Note A workspace in basic mode provides only the production environment.

Associate an existing MaxCompute project with a workspace

If you have created a MaxCompute project in the MaxCompute console and you use a workspace in basic mode, you can select Existing Project for the Project Source parameter and select the MaxCompute project that you want to associate with the workspace from the Project Name drop-down list.
Note
  • Only RAM users to which the DataWorks role Workspace Administrator and the MaxCompute role Project Owner or Super_Administrator are assigned can associate existing MaxCompute projects with a DataWorks workspace.
  • The parameter configurations are the same as the parameter configurations when you select Create Project for the Project Source parameter.

Associate an external MaxCompute project with a workspace

If you select MaxCompute External Project in the Add MaxCompute Project dialog box, you can associate a lakehouse project with the current workspace.

You can set the Source Type parameter to Hadoop HDFS or OSS+Data Lake Formation(DLF) based on your business requirements. For information about the parameter configurations, see Lakehouse of MaxCompute.
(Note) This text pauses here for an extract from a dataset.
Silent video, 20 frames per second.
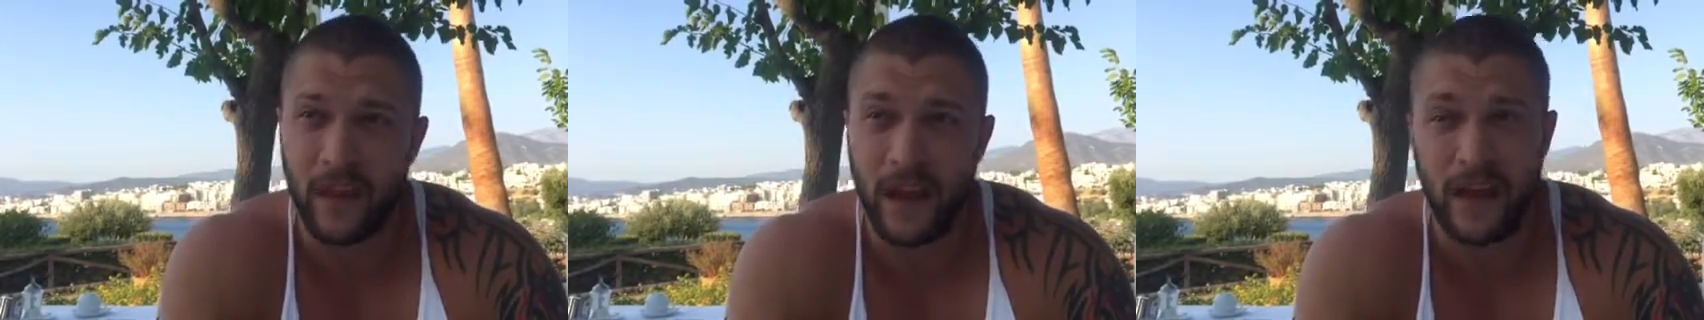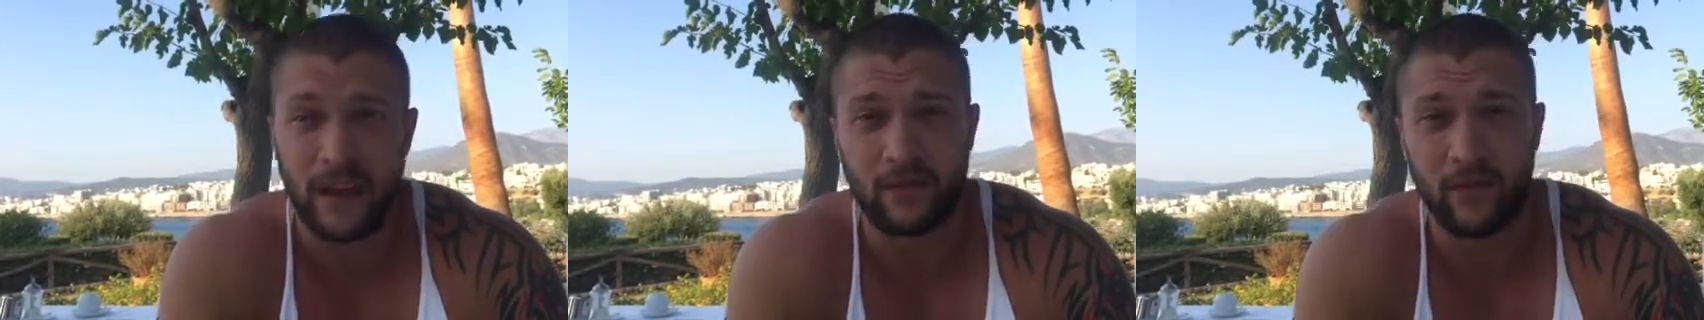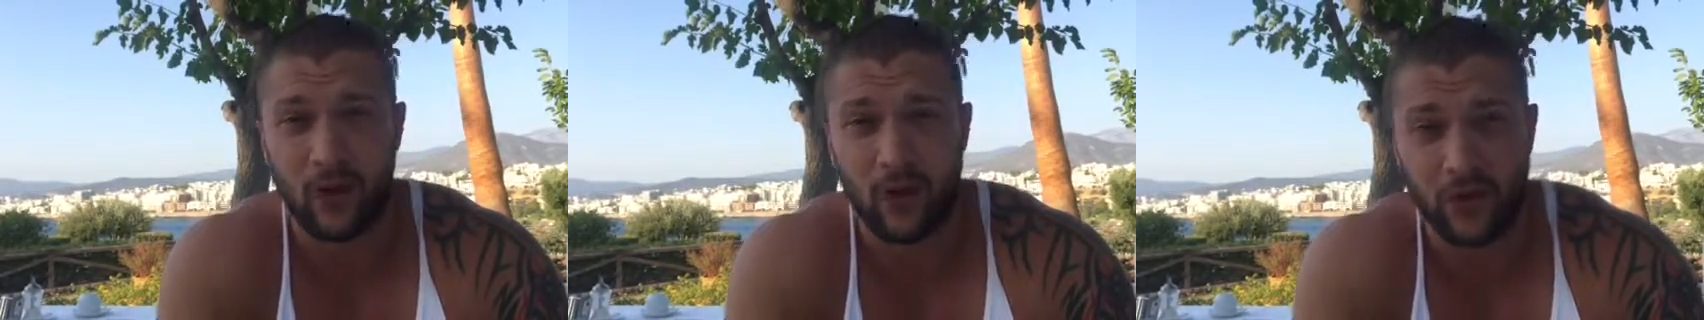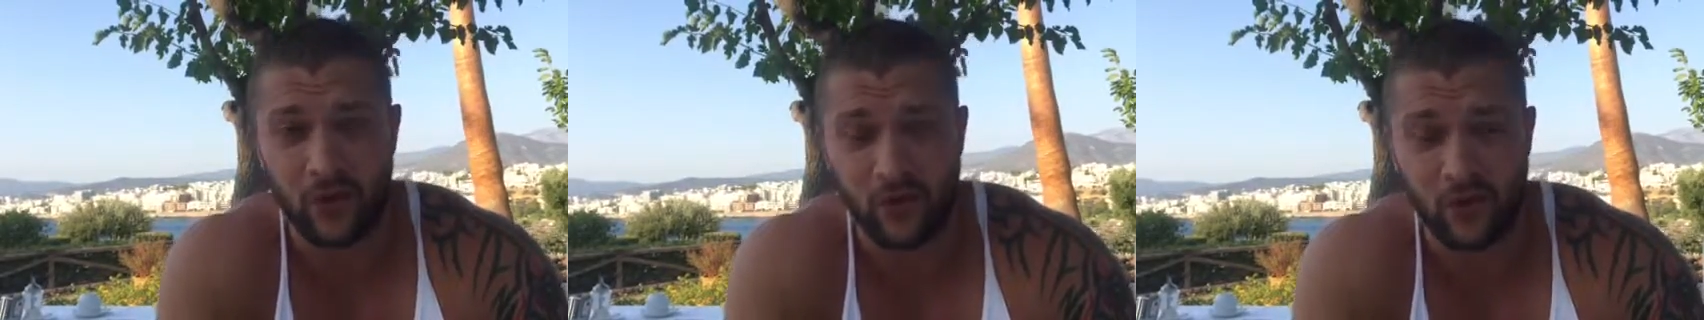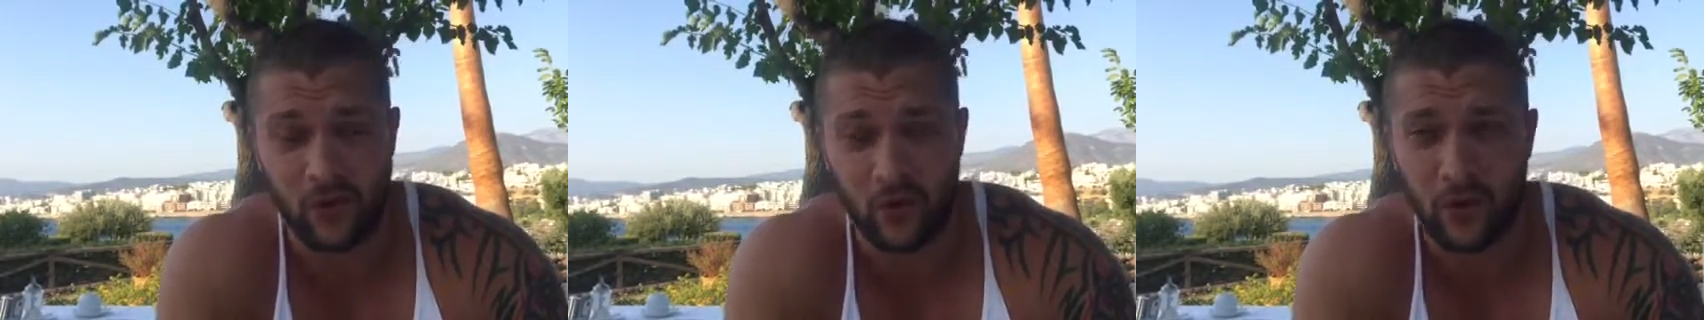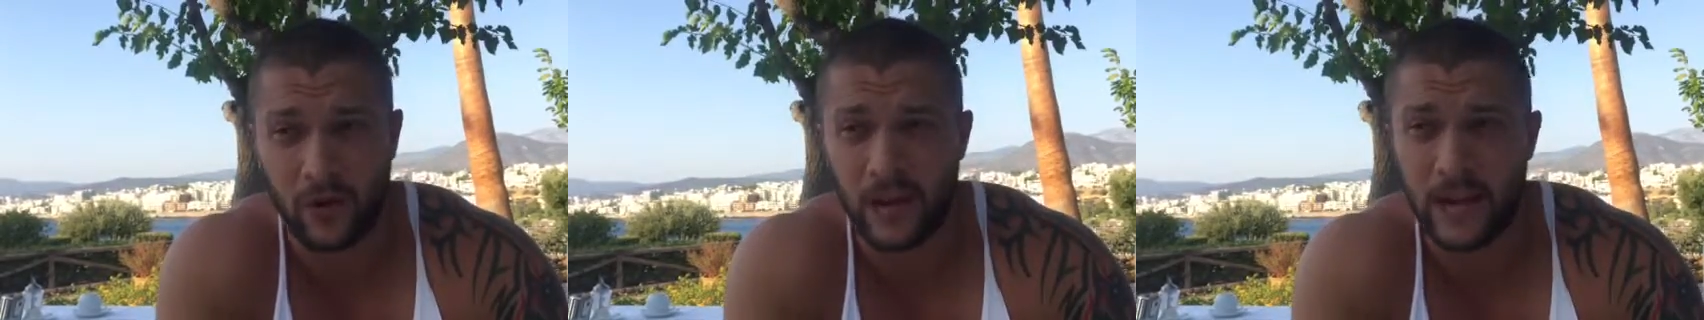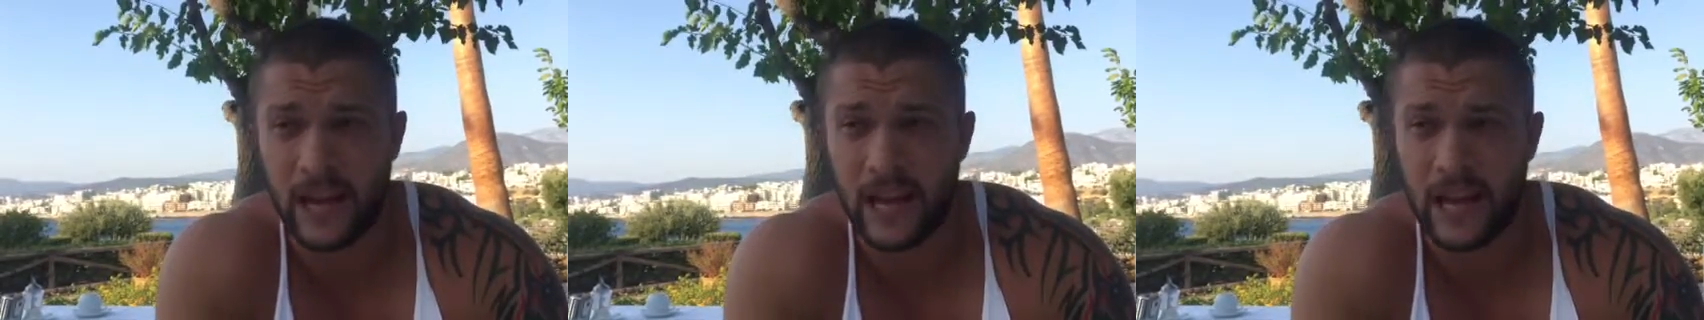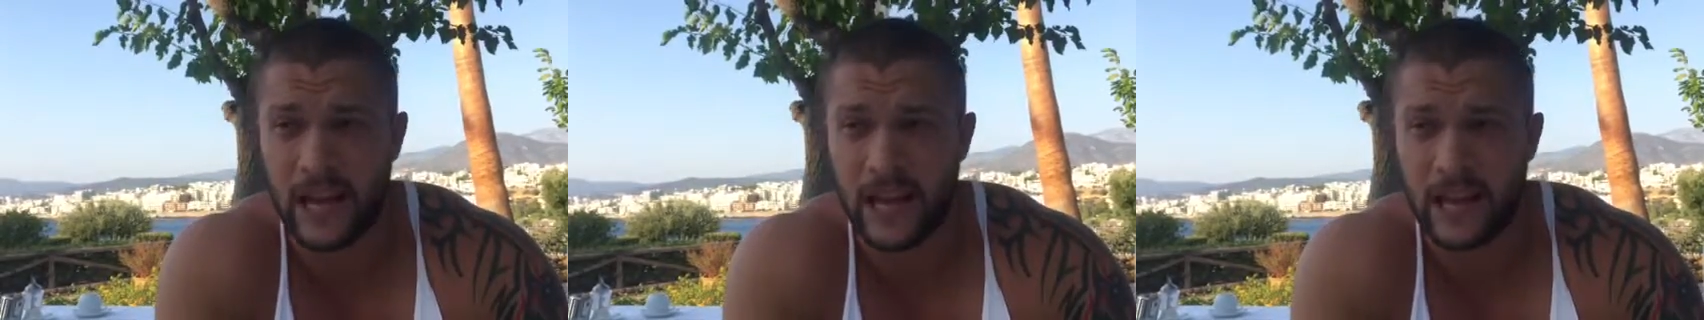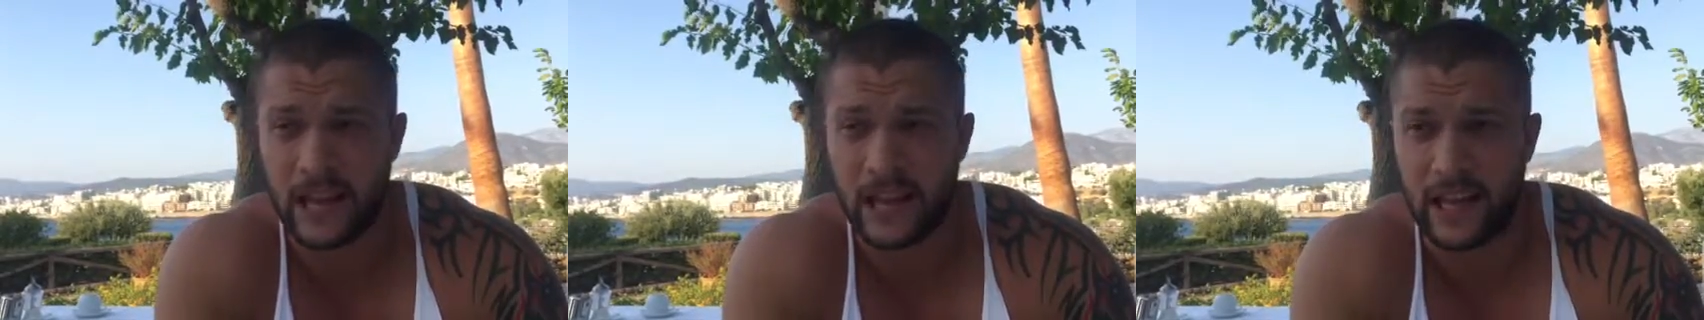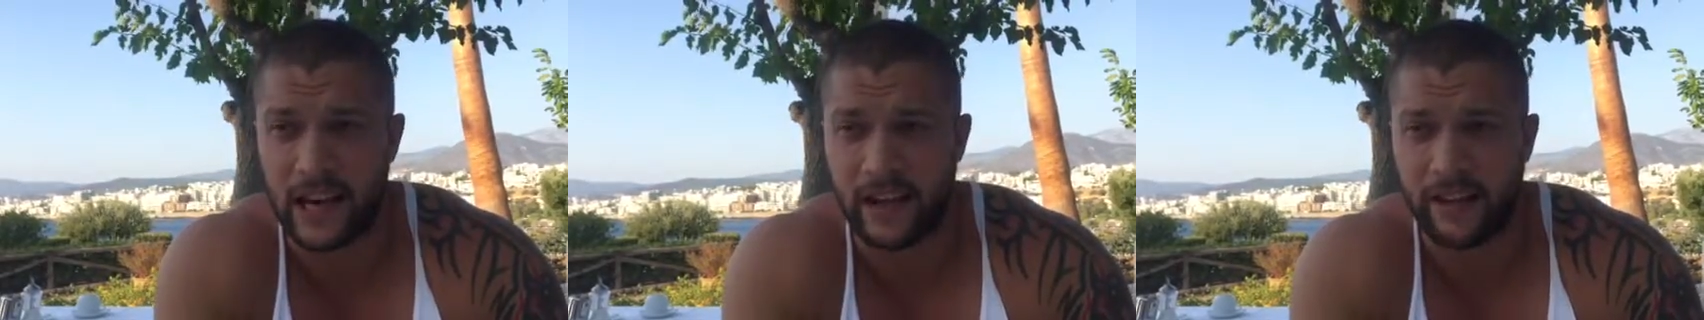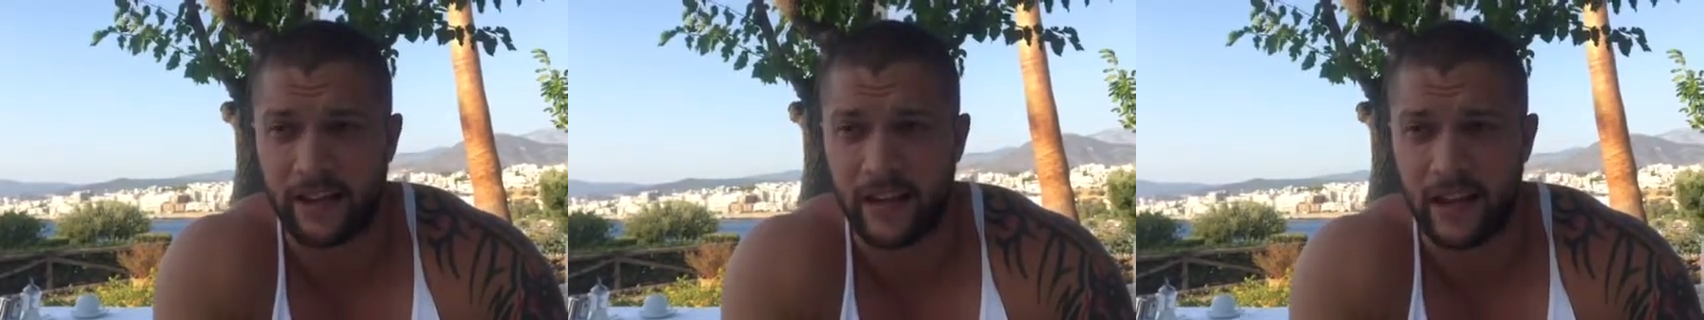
out of our control that I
Disassociate a MaxCompute compute engine instance from a workspace

If a MaxCompute compute engine instance that is associated with your workspace is no longer required, you can click Disassociate in the upper-right corner of the section that displays the information about the compute engine instance to disassociate the compute engine instance from the workspace. After the compute engine instance is disassociated from the workspace, all nodes that are run based on the compute engine instance in the workspace fail.
The disassociation of a MaxCompute compute engine instance from a workspace has the following impacts:
  • Nodes: The nodes that are scheduled based on the MaxCompute compute engine instance fail. We recommend that you go to the DataStudio page and change the compute engine instance for the nodes at a time. Then, you can commit, deploy, and rerun the nodes.
  • Data Integration: The data synchronization nodes that are run based on the MaxCompute compute engine instance fail. We recommend that you change the MaxCompute compute engine instance for the data synchronization nodes on the DataStudio page at the earliest opportunity.
  • DataService Studio: The APIs that are related to the MaxCompute compute engine instance fail to be called. We recommend that you change the MaxCompute compute engine instance for the APIs at the earliest opportunity.
  • DataAnalysis: You cannot query data that is related to the MaxCompute compute engine instance. We recommend that you change the MaxCompute compute engine instance at the earliest opportunity.
  • The information about the MaxCompute compute engine instance is not displayed in the Data Map, Resource Optimization, Comprehensive Data Governance, or Security Center module.
Note Only a workspace administrator has permissions to disassociate a compute engine instance from a workspace.

Manage MaxCompute projects

DataWorks allows you to manage MaxCompute projects and view information about the MaxCompute projects by performing the following operations: In the left-side navigation pane of the DataWorks console, choose Compute Engines > MaxCompute. On the page that appears, click the Housekeeper tab. On the page that appears, you can perform operations based on your business requirements. For example, you can view the information about a job, view the consumption of resources (including storage resources and CUs), and manage quota groups. For information about how to use MaxCompute Management, see Use MaxCompute Management.

What to do next

After you associate a MaxCompute compute engine with a workspace as a compute engine instance and you are familiar with the information about using a MaxCompute compute engine instance, you can use the compute engine instance to develop data.
  1. After you assign a RAM user a built-in workspace-level role in your workspace and associate a MaxCompute project with the workspace as a compute engine instance, the RAM user is automatically granted the permissions of the mapped role of the MaxCompute compute engine instance in the development environment. By default, the RAM user does not have the permissions of the MaxCompute compute engine instance in the production environment.
  2. MaxCompute allows you to query tables across projects. You can query data in a MaxCompute project that you associate with a workspace in the production environment by specifying the project name on the DataStudio page.
  3. After you understand the preceding instructions, you can go to the DataStudio page to develop data. For more information, see Data development: Developers and Overview.